[Stored data entries]
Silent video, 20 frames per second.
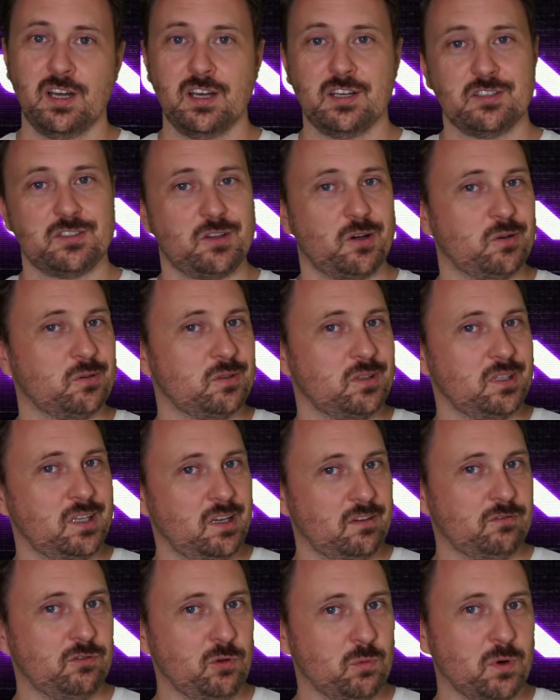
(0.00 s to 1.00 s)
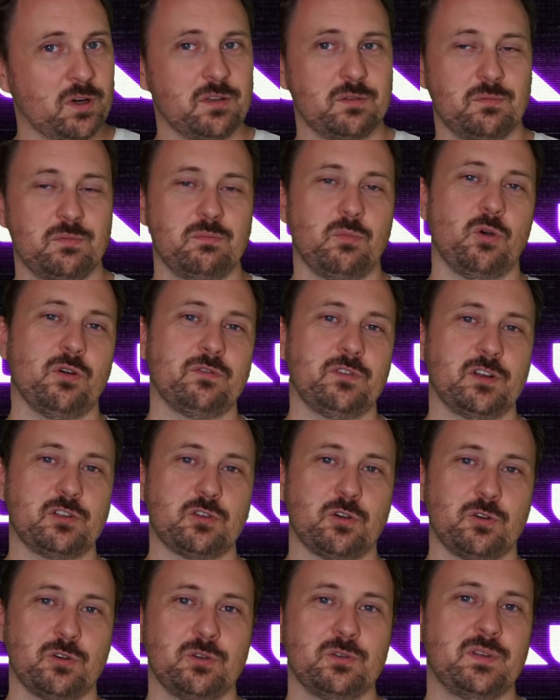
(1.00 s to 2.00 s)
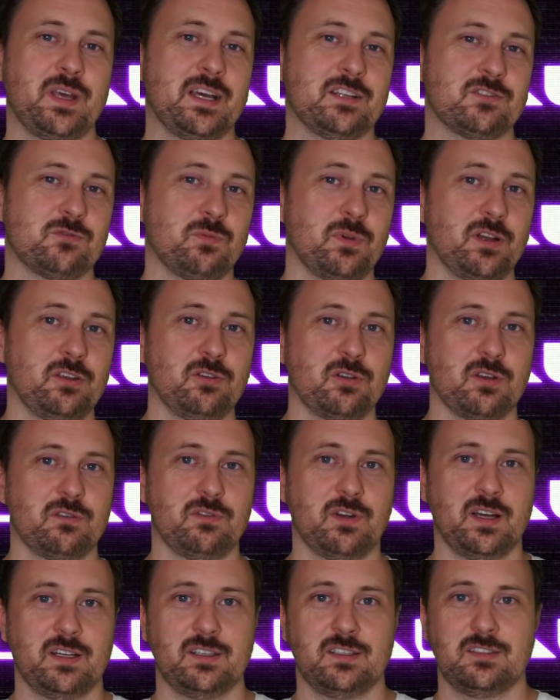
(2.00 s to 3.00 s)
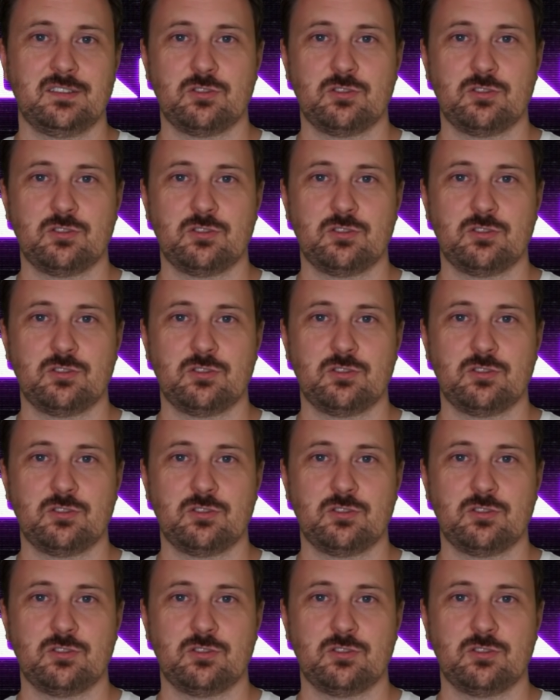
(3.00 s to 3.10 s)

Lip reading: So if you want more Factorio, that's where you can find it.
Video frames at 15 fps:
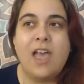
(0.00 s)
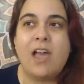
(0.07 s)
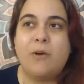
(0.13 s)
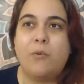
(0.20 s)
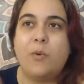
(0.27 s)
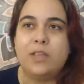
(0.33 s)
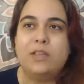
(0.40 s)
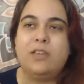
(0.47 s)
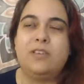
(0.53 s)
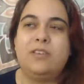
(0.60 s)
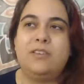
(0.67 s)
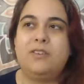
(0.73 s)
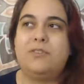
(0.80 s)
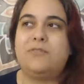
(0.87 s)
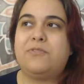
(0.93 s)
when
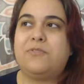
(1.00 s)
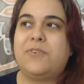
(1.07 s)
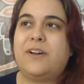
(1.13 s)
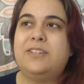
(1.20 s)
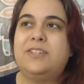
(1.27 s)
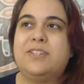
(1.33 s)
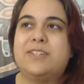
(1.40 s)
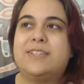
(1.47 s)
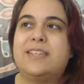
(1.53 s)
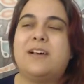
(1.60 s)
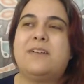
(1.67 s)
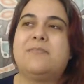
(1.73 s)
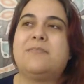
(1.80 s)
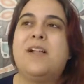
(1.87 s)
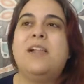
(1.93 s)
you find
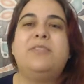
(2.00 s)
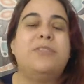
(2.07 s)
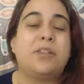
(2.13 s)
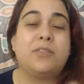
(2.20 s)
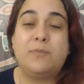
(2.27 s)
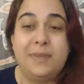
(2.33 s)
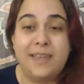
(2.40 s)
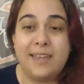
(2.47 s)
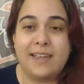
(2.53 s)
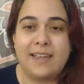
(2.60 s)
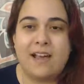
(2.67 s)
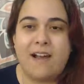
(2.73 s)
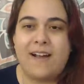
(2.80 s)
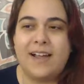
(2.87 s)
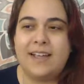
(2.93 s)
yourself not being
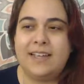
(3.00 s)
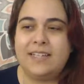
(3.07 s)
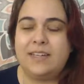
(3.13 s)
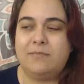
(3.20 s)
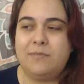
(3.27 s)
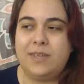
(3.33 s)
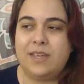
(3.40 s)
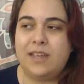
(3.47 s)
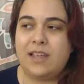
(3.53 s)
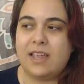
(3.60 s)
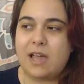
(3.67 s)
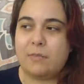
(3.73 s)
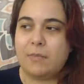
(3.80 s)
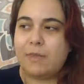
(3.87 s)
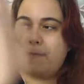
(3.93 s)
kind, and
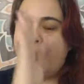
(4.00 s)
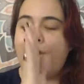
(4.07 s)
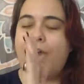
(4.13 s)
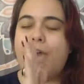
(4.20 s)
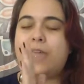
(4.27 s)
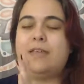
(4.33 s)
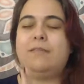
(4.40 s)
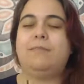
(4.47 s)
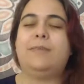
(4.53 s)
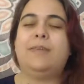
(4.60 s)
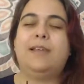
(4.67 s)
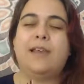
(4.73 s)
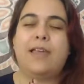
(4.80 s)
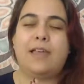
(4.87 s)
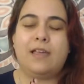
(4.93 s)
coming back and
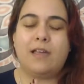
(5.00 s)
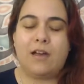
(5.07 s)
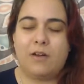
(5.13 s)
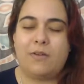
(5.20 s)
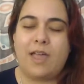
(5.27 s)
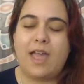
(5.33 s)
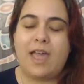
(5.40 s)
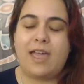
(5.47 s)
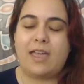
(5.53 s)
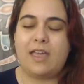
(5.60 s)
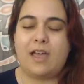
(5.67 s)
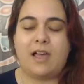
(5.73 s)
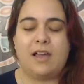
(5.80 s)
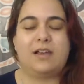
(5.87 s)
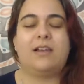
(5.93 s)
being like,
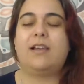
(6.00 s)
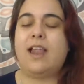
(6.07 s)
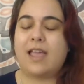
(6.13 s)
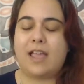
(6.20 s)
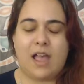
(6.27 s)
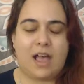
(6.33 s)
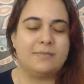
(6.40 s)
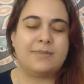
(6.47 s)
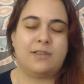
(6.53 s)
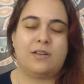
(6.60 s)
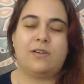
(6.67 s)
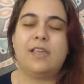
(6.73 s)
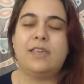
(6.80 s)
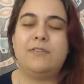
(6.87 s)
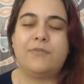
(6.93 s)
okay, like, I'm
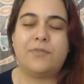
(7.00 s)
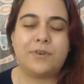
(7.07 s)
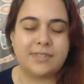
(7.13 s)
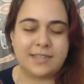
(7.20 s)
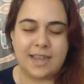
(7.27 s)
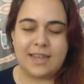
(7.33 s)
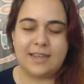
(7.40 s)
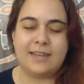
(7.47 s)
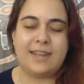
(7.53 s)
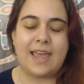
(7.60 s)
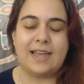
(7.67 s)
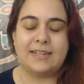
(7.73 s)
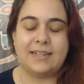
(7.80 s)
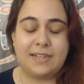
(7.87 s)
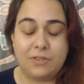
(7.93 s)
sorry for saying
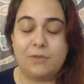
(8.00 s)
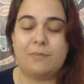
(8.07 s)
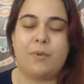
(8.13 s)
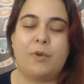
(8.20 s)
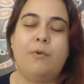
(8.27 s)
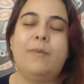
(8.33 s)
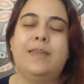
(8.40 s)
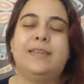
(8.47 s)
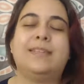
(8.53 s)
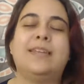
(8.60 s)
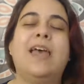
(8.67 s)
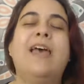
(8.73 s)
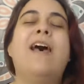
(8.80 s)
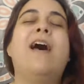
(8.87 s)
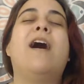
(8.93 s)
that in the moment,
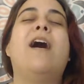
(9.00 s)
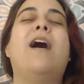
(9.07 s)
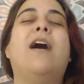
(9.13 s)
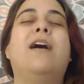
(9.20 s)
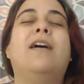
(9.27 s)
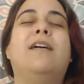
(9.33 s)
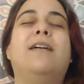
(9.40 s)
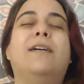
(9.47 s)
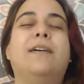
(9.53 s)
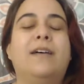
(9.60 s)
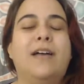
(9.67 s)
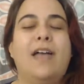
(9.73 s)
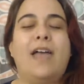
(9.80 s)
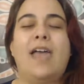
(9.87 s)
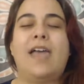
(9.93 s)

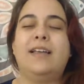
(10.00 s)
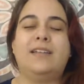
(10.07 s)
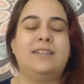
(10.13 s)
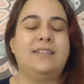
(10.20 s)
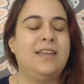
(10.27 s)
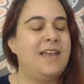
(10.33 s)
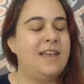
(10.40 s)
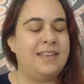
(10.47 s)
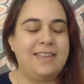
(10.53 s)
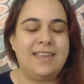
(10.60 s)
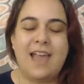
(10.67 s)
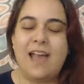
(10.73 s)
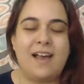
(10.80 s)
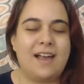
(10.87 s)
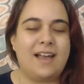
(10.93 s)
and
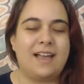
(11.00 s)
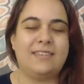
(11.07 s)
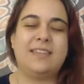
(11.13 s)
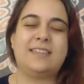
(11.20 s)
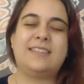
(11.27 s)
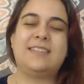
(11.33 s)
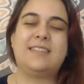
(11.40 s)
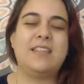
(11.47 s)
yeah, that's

§ WORK TO BE COMPLETED: Whenever the word "frames" shows up in a line, that line counts. Say how many lines of the data count, giving the number alone.

§ THE ANSWER: 2